GOAL OF THE EXERCISE
Exact repetition of a range: find the line containing "(1615.96 s)" and the line containing "(1616.92 s)" in the material below, then repeat both and all lines between them, leaving pictures out.

MATERIAL FOR THE TASK
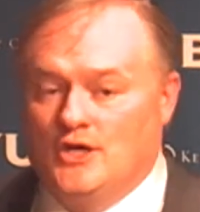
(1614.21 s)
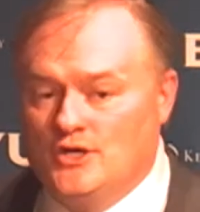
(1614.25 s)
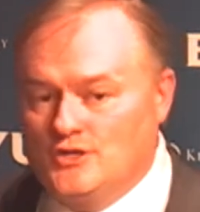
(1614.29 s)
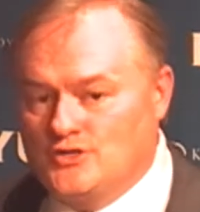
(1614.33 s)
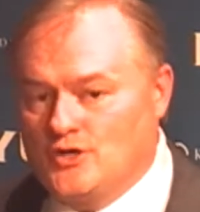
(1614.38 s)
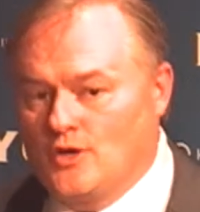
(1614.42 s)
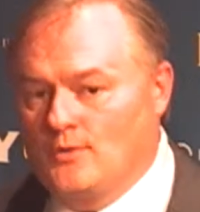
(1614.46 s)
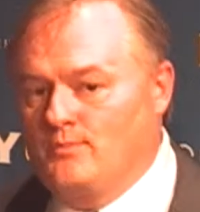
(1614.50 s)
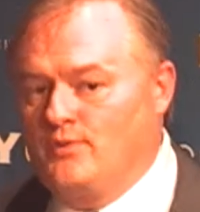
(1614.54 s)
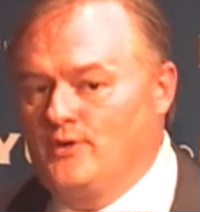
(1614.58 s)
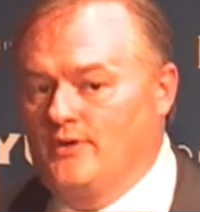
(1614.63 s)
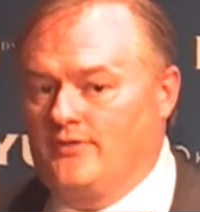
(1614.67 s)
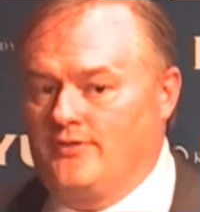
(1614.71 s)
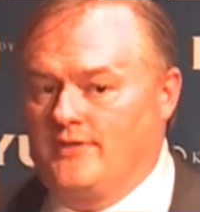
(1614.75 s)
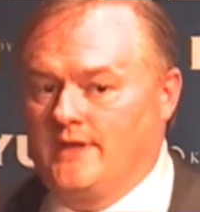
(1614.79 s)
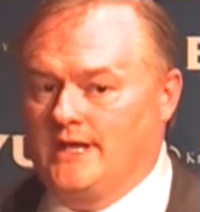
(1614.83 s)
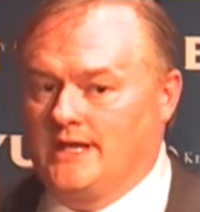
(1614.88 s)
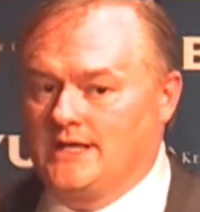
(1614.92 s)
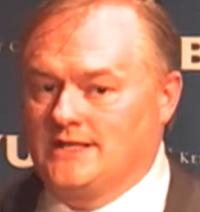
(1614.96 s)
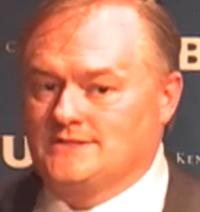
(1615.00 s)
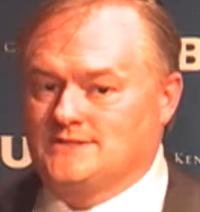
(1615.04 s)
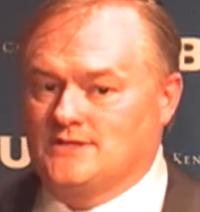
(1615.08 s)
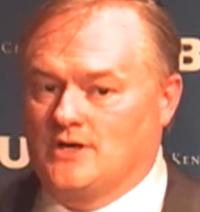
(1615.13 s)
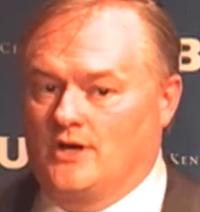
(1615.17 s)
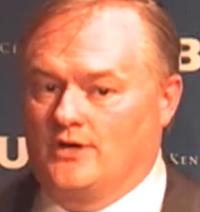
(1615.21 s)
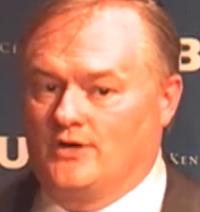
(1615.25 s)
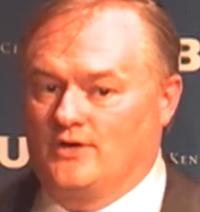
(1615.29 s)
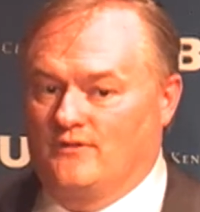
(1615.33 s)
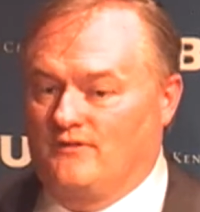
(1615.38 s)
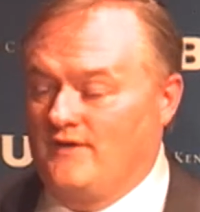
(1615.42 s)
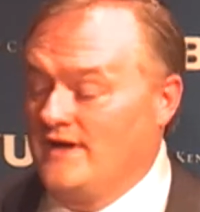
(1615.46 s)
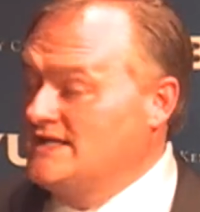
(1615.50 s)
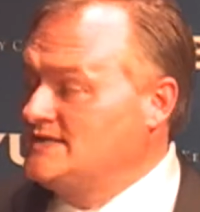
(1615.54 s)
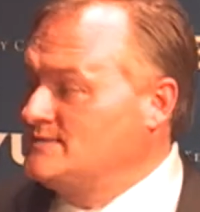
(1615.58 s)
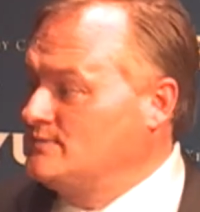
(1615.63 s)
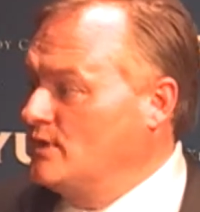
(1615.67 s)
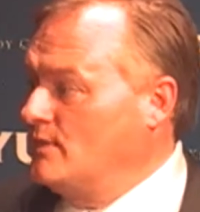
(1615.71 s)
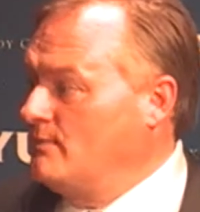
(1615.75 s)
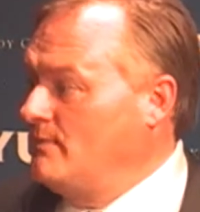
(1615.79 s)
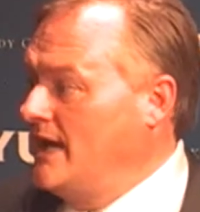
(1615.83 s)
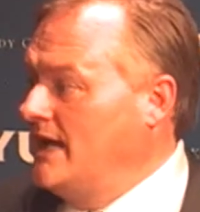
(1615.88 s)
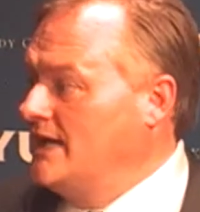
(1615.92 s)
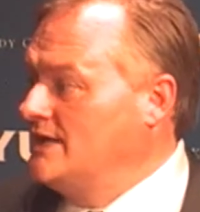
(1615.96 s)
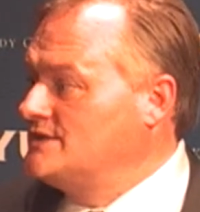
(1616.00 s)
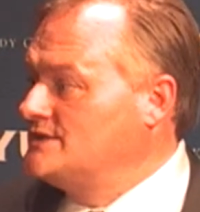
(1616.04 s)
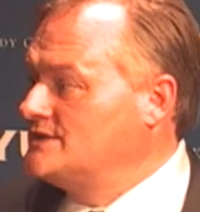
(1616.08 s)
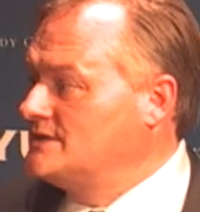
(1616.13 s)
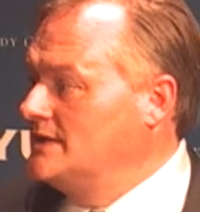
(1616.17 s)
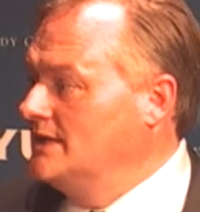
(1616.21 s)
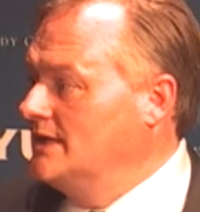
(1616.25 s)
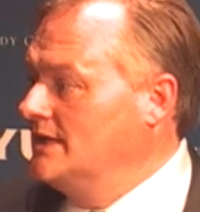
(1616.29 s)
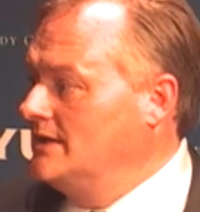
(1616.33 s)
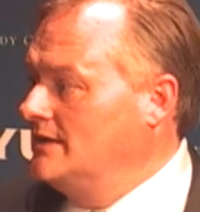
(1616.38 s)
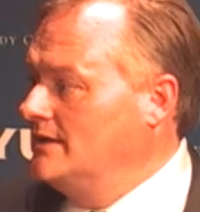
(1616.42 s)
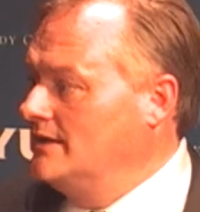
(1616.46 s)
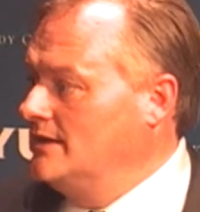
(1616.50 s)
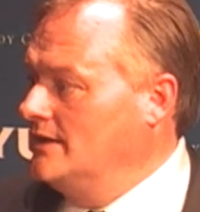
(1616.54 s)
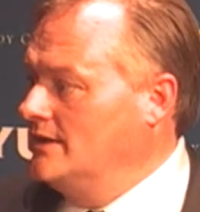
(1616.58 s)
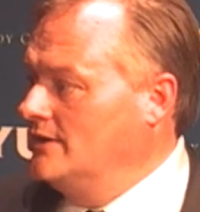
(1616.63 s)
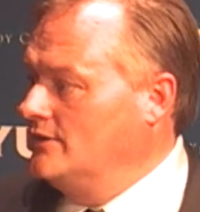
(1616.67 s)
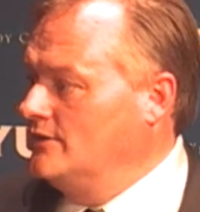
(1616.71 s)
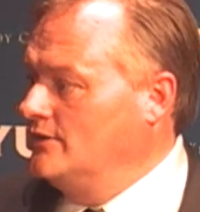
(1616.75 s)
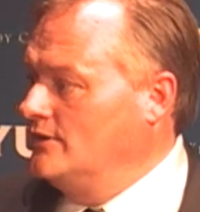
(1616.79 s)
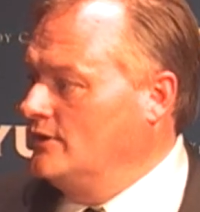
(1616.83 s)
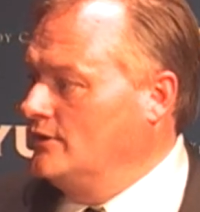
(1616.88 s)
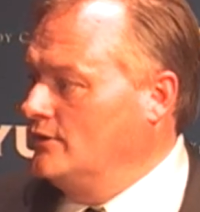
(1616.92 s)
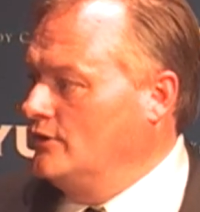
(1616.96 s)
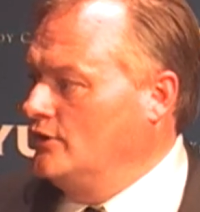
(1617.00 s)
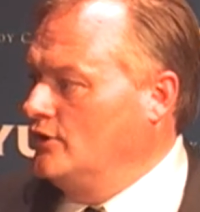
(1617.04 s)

Don't put things on your Facebook page that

SOLUTION FOR THIS TASK
(1615.96 s)
(1616.00 s)
(1616.04 s)
(1616.08 s)
(1616.13 s)
(1616.17 s)
(1616.21 s)
(1616.25 s)
(1616.29 s)
(1616.33 s)
(1616.38 s)
(1616.42 s)
(1616.46 s)
(1616.50 s)
(1616.54 s)
(1616.58 s)
(1616.63 s)
(1616.67 s)
(1616.71 s)
(1616.75 s)
(1616.79 s)
(1616.83 s)
(1616.88 s)
(1616.92 s)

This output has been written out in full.